Wounded in life, I seek to staunch the wounds of others . . . . --xoj

"Jack Spratt’s two centavo Guide to Redemption”
©2012 by Jack Spratt All Rights Reserved

God's tapestry, all creation, my greatest value an attempt to live/love for: in gratitude, mercy, forgiveness, regardless of Age, Race, Creed, Gender, Gender Proclivities, or Generosity . . . seeking to make redemtion salvation & resurrection potential in all unique, precious, individual lives, human, plant, animal, world. . . .through words & images - Jack Spratt ... KISS

Wednesday, September 5, 2012

"Yet, taught by time, my heart has learned to glow for other's good, and melt at other's woe." --Homer


In prayer i whisper 'thanks' for those who pass in my presence, or those who remain for another day. I now their suicidal ideations life long everyday . . . helpless i don't ask why since I too have similar thoughts and i do converse with god who speaks not to me save through the agency of those i see daily, monthly, annually or not at all. I must be mentally ill in the lexicon of politicians and their minions the prostitute psychology. 

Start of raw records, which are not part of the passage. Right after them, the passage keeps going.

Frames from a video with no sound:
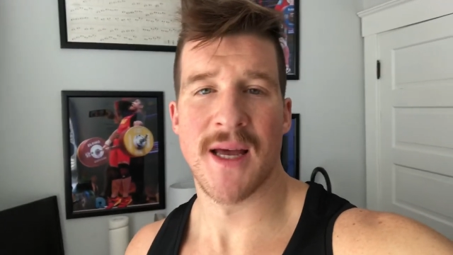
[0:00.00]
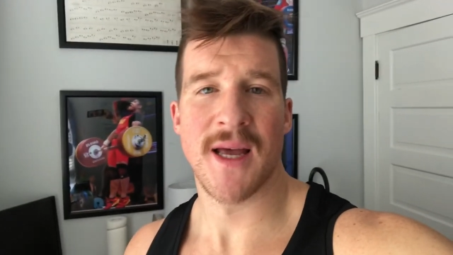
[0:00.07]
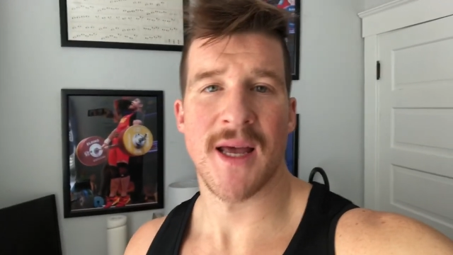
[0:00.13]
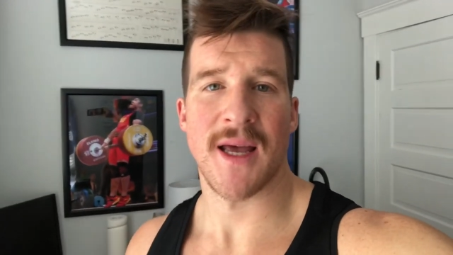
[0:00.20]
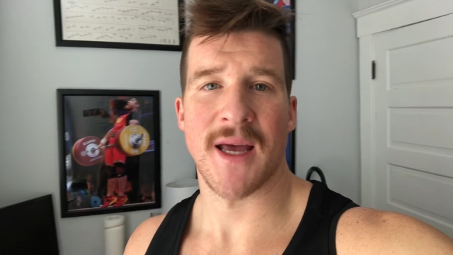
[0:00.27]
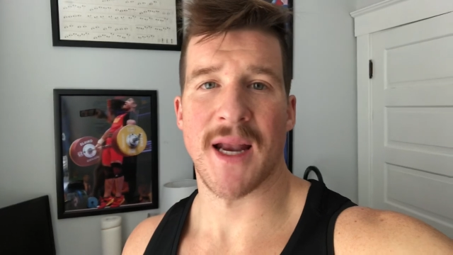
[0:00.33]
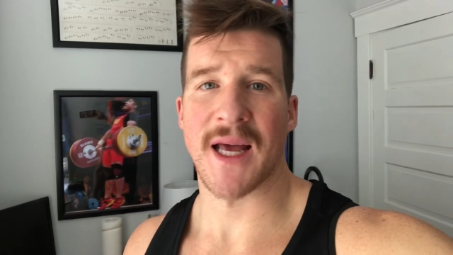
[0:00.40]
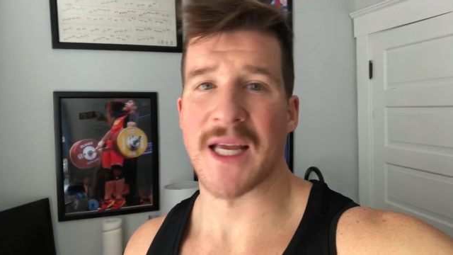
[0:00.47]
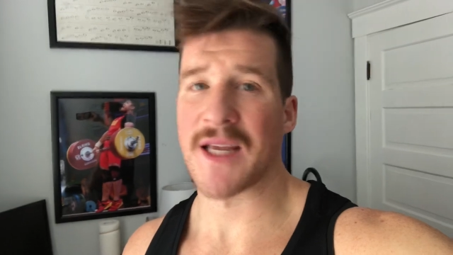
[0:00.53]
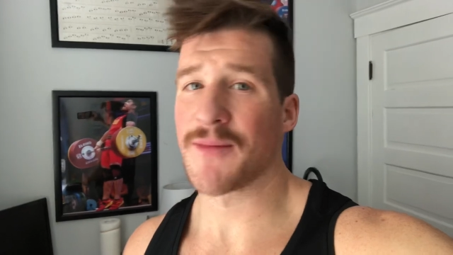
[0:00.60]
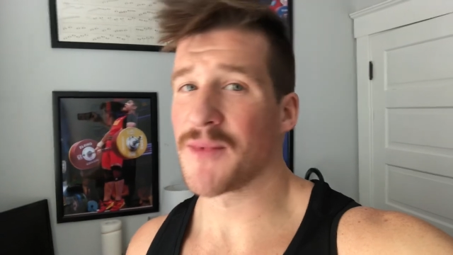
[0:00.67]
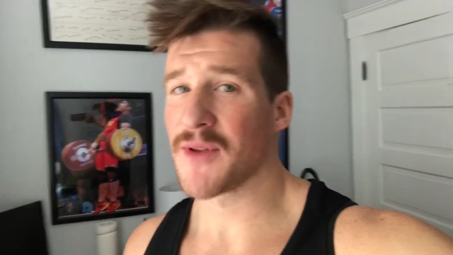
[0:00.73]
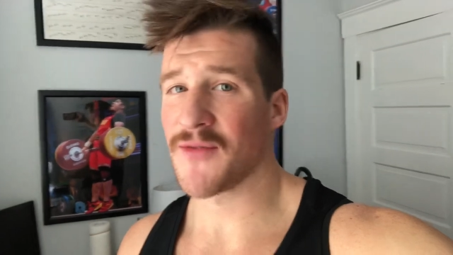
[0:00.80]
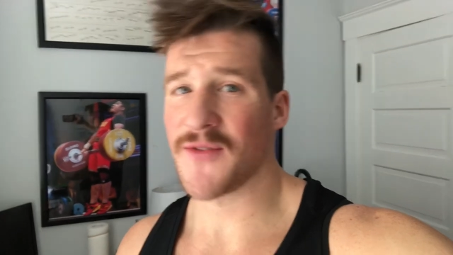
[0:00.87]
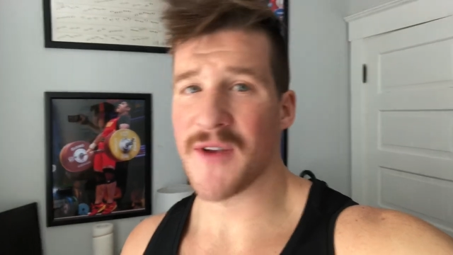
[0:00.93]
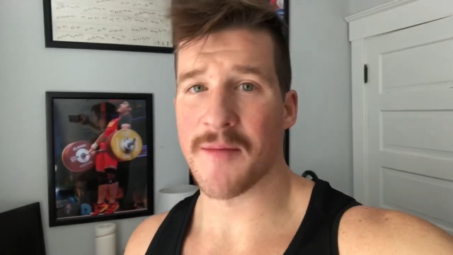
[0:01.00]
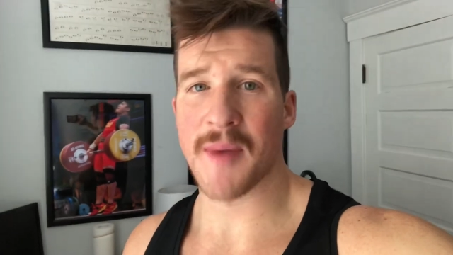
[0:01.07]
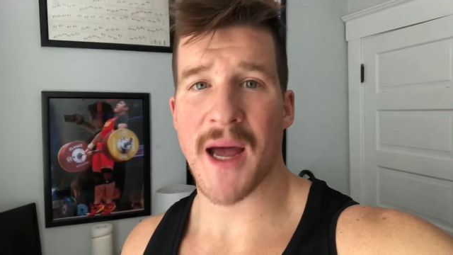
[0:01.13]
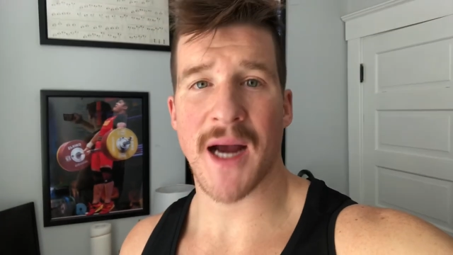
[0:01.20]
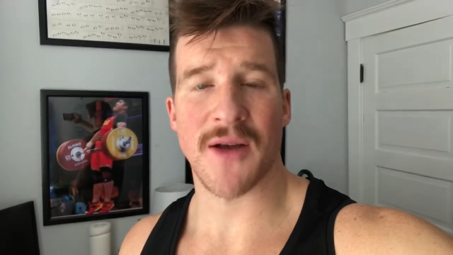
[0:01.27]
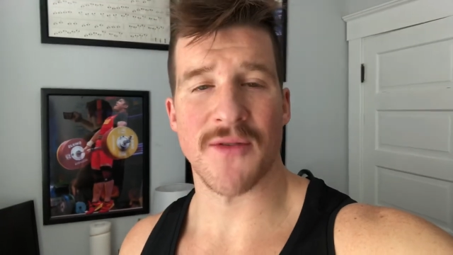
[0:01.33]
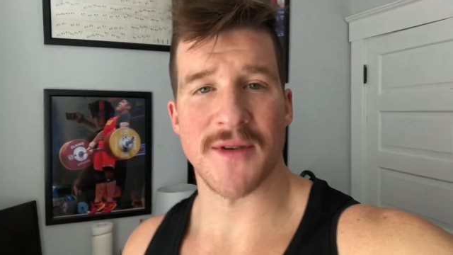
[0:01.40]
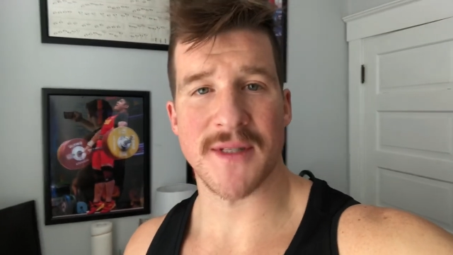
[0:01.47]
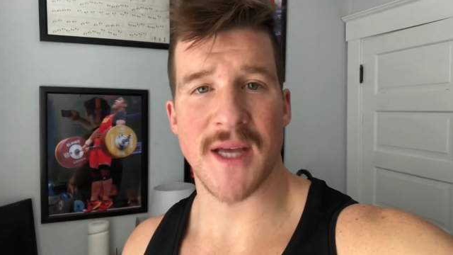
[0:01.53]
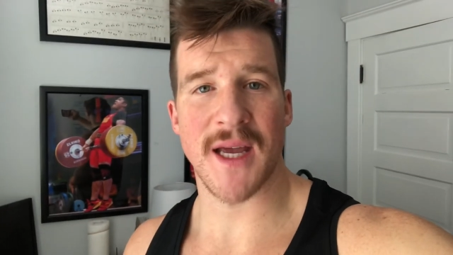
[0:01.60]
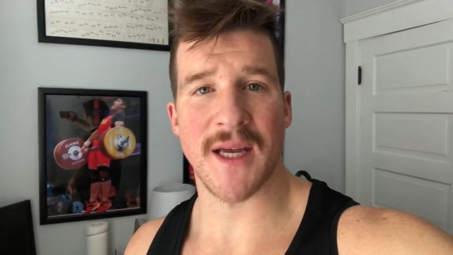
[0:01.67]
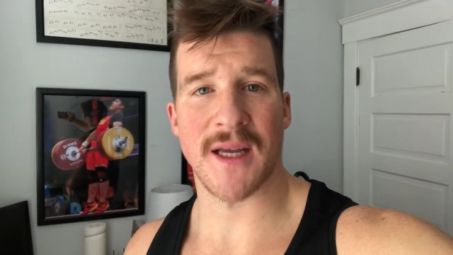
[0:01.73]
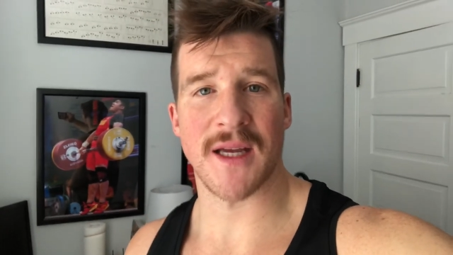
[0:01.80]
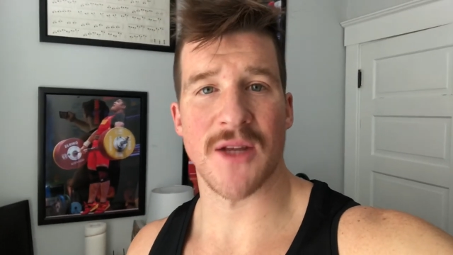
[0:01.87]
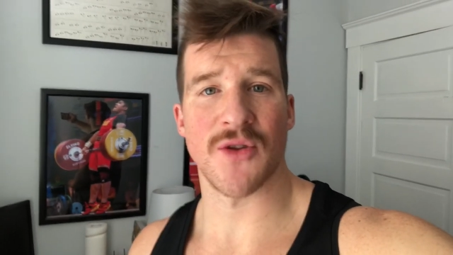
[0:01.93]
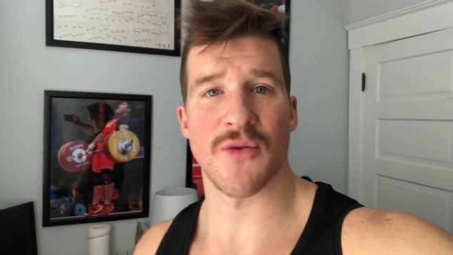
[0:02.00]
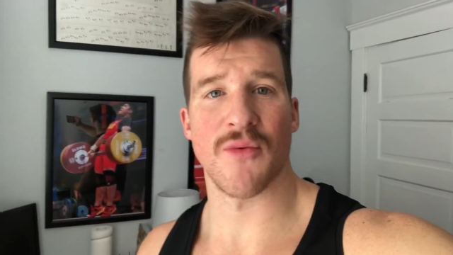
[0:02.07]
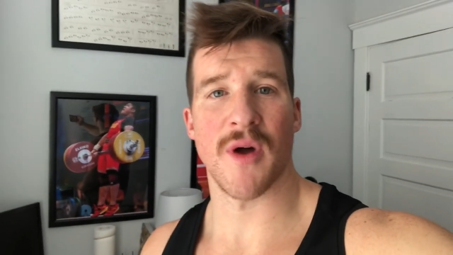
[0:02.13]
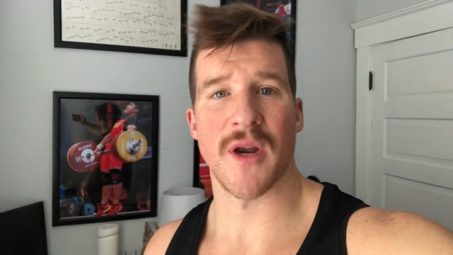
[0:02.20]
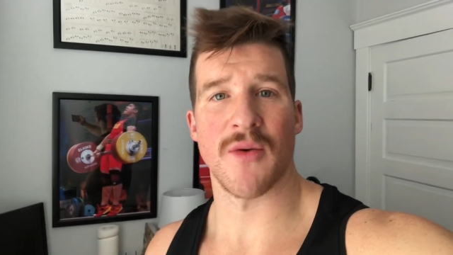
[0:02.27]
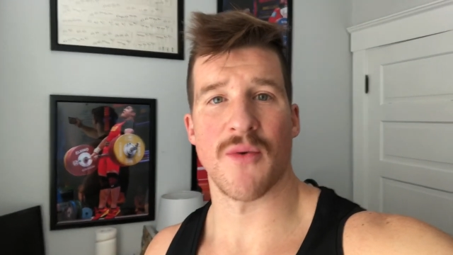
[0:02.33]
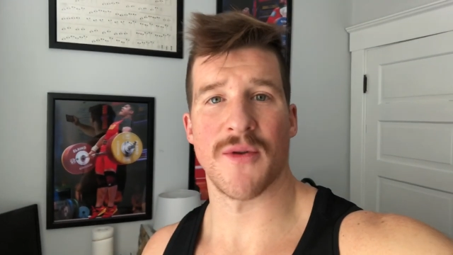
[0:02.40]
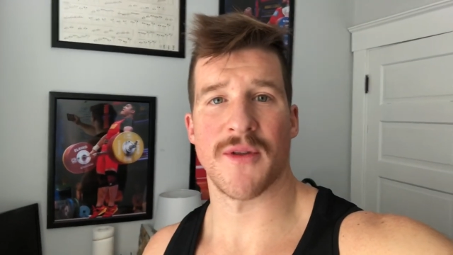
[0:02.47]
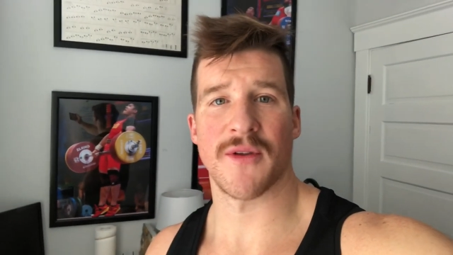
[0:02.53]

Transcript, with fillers: and I give them the feedback and they're taking it and they're running with it.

I am not professional in the sense of having credentials to tell or sell you anything what I do I do for love and you know love by what you're dying for daily -- a job? St. Francis once said of love perfect is to cross the rainy winter night and be denied access to what he called home the door locked. A burr? Yes! I chewed on that for ever in the rock polisher behind my mouth.

God is better seen in the poor than those who merely talk about or pretend to be "him?" dare i say spurious? I called Fr. Denis last night asking what did you mean or imply, "a double negative is ___." He is vastly better conversant in theology and I use and abuse him sparingly since he is like M silent. 

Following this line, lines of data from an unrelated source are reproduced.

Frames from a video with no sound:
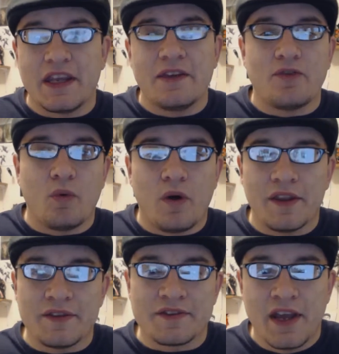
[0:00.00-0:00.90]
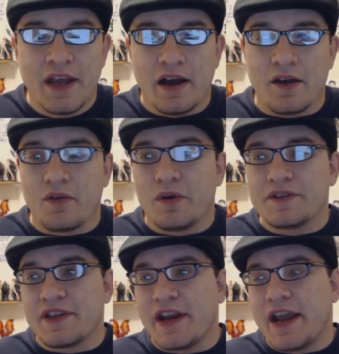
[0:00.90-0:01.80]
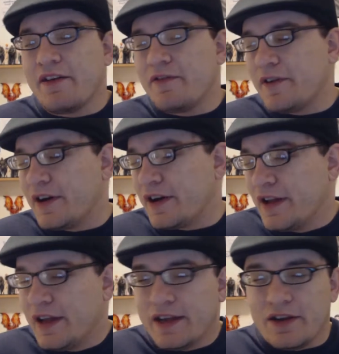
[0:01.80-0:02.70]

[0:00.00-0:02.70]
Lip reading: evil ones, the ones that have a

. . . I was in the back of the shop fixing a rental clarinet mind blank with ecstasy focused. Dad said,"I'm good, I'll eat up the street." Someone had asked him to lunch and I lay upon the floor laughing seeing him eat concrete and asphalt. 

Denis is dense. Rich. Generally silent. To me fabulous. What he had said he said was "A double negative is a positive." but what I heard when he said was refracted in my perception was . . . loose transliteration something I do all the time being spiritually dyslexic; 'I was slandered indubitably.'


I met some friends of Susan's brother, or brothers, who took me in for a bath and dinner off the Inter Coastal Waterway, Susan and kids were absent -- more-or-less permanently. The guy was off the schooner Ishmael. They gave me a joint, smoked, then discovered myself crawling beneath a gigantic round oak table over the multiple paw foot legs . . . crying hysterically muttering 'why do I have to be crucified over and over?'

. . . like the many myths, omens, portents, dreams, runes and ruins of my heart; I've often wondered about that &/or my dreams of or about Jesus. 

. . . the tears gliding behind my eye glasses is about all i have left of my awe and fear of anything or envy . . . It's all about you . . . don't see what I see -- see what you see.